Le dispositif du jeu "Socrate, philosophe de la rue" est différent de la discussion à visée philosophique traditionnelle (ils ne sont plus assis en cercle, doivent marcher à travers la salle, posent et orientent eux-mêmes les questions, etc.). Cependant, les objectifs et enjeux sont étroitement similaires en ce qui concerne les règles de prise de parole, le dialogue et le questionnement philosophique, et les règles de discussion. La parole doit être répartie, chacun attend son tour pour parler et la discussion doit être porteuse d'enjeux philosophiques qui font sens pour eux. L'enfant s'adresse à l'ensemble du groupe et est attentif à qui veut lui répondre pour lui remettre son bâton de parole. Certains enfants réticents au cadre scolaire ou exprimant une difficulté à rester assis sont plus réceptifs à la discussion philosophique lorsque celle-ci est présentée de manière ludique (jeu, théâtre, activités manuelles, etc.). En effet, le dispositif impose un nouveau cadre dans lequel l'enfant n'est pas interrogé par l'adulte devant lequel il est souvent en confrontation, mais entame un débat philosophique avec ses camarades de classe, avec lesquels il entretient un rapport égalitaire.
Conclusion
Le dispositif "Socrate, philosophe de la rue", sous forme de jeu théâtral, répond donc à plusieurs enjeux en matière de philosophie pour enfants :
- Une double écoute : à la fois de l'animateur(ice) pour répondre aux envies et questionnements des enfants ; mais également des enfants pour rebondir et construire la discussion philosophique dans la cohérence et la construction collective.

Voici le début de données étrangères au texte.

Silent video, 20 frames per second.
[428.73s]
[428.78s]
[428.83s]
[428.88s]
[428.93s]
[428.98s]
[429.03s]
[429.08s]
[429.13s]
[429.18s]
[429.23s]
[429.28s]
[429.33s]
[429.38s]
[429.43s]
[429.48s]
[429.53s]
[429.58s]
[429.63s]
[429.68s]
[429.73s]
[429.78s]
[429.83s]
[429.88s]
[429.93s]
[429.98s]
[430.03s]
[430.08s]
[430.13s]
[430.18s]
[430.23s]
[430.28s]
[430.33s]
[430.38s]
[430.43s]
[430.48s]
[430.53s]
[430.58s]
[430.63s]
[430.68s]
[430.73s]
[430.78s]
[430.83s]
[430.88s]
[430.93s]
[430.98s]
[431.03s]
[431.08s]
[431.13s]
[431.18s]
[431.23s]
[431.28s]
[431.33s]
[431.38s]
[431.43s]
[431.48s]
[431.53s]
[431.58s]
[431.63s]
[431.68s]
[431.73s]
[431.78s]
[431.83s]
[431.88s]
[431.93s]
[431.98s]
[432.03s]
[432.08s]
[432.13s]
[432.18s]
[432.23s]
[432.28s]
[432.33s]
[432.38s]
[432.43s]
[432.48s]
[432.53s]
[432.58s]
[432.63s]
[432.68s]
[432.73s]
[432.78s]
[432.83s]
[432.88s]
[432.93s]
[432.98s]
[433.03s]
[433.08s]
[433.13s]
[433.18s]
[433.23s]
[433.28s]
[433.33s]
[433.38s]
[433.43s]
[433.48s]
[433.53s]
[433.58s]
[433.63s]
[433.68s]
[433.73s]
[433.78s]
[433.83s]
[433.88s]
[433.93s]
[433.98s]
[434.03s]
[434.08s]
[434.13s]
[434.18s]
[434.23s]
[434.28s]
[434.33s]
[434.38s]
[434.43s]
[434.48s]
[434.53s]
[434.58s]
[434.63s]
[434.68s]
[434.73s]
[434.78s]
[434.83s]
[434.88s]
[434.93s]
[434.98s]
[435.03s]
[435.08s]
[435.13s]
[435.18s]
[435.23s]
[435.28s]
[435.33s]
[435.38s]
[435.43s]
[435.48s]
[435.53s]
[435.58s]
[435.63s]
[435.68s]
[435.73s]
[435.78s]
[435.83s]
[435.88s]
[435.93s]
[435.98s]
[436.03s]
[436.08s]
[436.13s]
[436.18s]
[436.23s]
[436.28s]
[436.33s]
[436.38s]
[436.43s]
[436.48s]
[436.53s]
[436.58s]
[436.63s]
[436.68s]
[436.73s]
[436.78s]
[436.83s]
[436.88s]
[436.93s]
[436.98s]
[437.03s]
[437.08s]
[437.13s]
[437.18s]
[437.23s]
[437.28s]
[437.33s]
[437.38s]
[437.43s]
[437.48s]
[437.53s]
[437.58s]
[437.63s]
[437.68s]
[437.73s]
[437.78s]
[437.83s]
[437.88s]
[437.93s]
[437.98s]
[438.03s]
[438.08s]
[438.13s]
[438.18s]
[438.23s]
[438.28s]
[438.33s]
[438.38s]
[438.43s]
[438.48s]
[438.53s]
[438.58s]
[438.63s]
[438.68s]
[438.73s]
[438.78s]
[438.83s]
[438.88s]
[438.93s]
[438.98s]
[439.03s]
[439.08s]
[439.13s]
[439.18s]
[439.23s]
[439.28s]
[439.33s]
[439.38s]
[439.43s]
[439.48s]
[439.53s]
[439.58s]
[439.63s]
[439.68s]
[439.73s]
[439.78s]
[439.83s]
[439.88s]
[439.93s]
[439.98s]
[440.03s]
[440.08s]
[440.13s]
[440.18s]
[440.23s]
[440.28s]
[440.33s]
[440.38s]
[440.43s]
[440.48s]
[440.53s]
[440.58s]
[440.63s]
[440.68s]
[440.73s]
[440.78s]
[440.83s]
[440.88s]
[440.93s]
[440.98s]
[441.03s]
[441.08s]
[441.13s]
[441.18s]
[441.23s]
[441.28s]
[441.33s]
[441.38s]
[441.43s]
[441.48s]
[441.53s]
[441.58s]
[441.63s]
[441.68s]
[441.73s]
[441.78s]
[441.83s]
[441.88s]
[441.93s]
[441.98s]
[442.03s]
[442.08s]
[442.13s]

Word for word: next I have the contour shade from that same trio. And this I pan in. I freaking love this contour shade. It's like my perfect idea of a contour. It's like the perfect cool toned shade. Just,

- Un moment choisi pouvant introduire au questionnement philosophique au cours d'une première séance ou bien faisant office de bilan des thèmes et questions évoqués au cours des ateliers de discussion.
- Un dispositif répondant aux enjeux de la philosophie pour enfants, à travers une communauté de recherche dont les questions partent du général jusqu'au particulier (Lipman), une autonomie collective de la réflexion sans ingérence de l'animateur(rice) (Lévine) et une éducation à la citoyenneté (Tozzi) par représentation théâtrale de la vie citoyenne.
- Un nouveau cadre de discussion. Les enfants philosophent en marchant à travers la salle, le dispositif est présenté sous forme de jeu théâtral où chacun doit se mettre dans la peau des personnages et jouer le jeu. Cependant, les règles de discussion restent identiques aux ateliers de philosophie habituels.